(a) A health insurance policy offered, issued or renewed in this Commonwealth shall provide coverage for habilitative speech therapy treatment and rehabilitative speech therapy treatment for childhood stuttering.(b) The coverage required under this section shall be subject to the terms and conditions of a health insurance policy, including provisions relating to medical necessity, cost-sharing and utilization review.
(c) This section shall not be construed to require an insurer to cover school-based speech therapy for childhood stuttering based solely on inclusion of the therapy in an individualized education program.(d)(1) Except as provided in paragraph (2), the terms in this section shall be given the same meaning as in section 2102 of this act.(2) As used in this section, the following words and phrases shall have the meanings given to them in this paragraph unless the context clearly indicates otherwise: "Childhood stuttering" means a speech disorder characterized by repetition of sounds, syllables or words, prolongation of sounds and interruptions in speech developed between two and six years of age.
"Cost-sharing" means:
(1) The share of the health care costs covered by a health insurance policy that an enrollee or covered person pays out-of-pocket.(2) The term includes a deductible, coinsurance, copayment or similar charge.(3) The term does not include a premium, a balance billed amount from an out-of-network provider or the cost of a noncovered service. "Habilitative speech therapy treatment" means speech therapy that helps an individual to keep, learn or improve skills and functioning for daily living.
"Rehabilitative speech therapy treatment" means speech therapy that helps an individual restore or improve skills and functioning for daily living that have been lost or impaired.
"Speech therapy" means the therapeutic care provided to an individual for treatment administered by a licensed speech-language pathologist.
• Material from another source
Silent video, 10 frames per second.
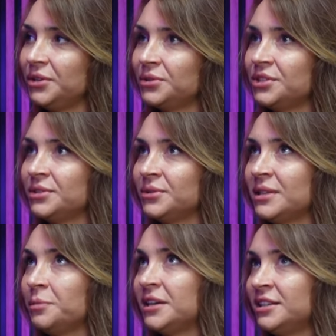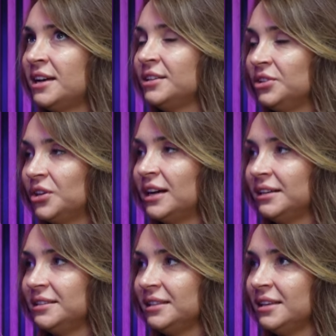którzy są zapraszani do
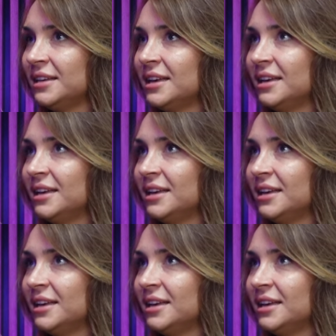akcji,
Added by P.L. (number not assigned at time of publication) 2024 No. 104,§ 1, eff. 12/16/2024.Section 2 of the 2024 enacting legislation provides that: "This act shall apply as follows: (1) For health insurance policies for which either rates or forms are required to be filed with the Federal Government or the Insurance Department, this act shall apply to any policy for which a form or rate is first filed on or after 180 days after the effective date of this paragraph. (2) For health insurance policies for which neither rates nor forms are required to be filed with the Federal Government or the Insurance Department, this act shall apply to any policy issued or renewed on or after 180 days after the effective date of this paragraph."